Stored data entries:
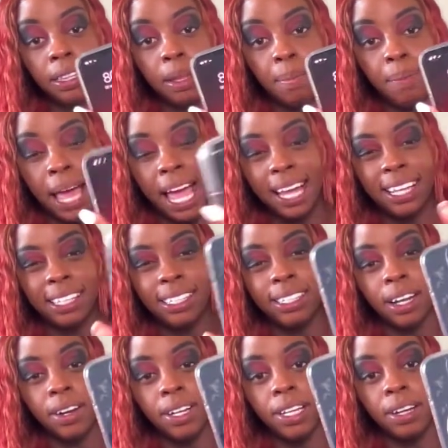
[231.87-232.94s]
The back is
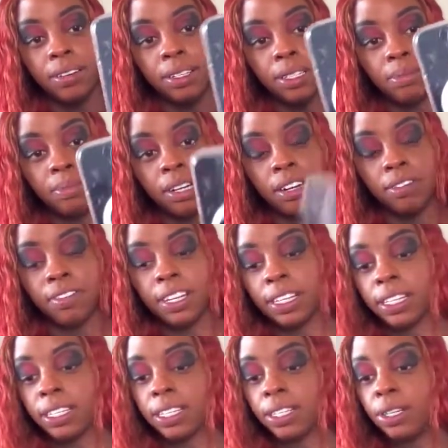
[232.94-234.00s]
dirty on this motherfucker,
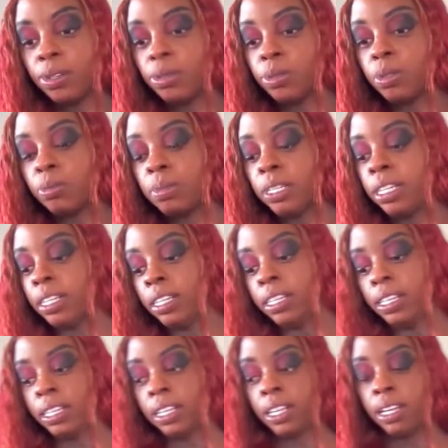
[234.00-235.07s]
excuse me.
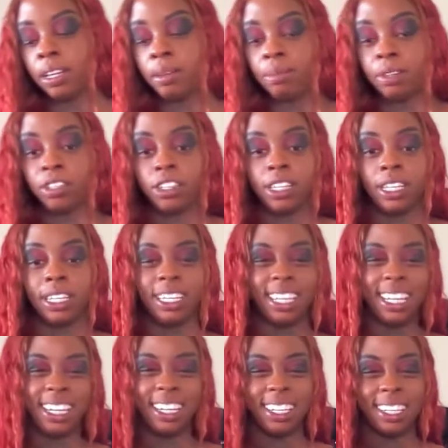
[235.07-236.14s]
But shit,
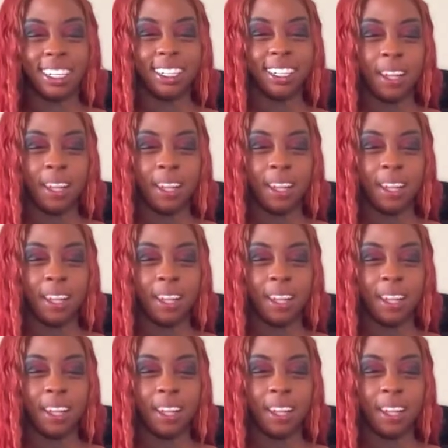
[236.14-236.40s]
yeah.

Task item: Without the pictures, write out every line above exactly as it appears.

Answer section:
[231.87-232.94s]
The back is
[232.94-234.00s]
dirty on this motherfucker,
[234.00-235.07s]
excuse me.
[235.07-236.14s]
But shit,
[236.14-236.40s]
yeah.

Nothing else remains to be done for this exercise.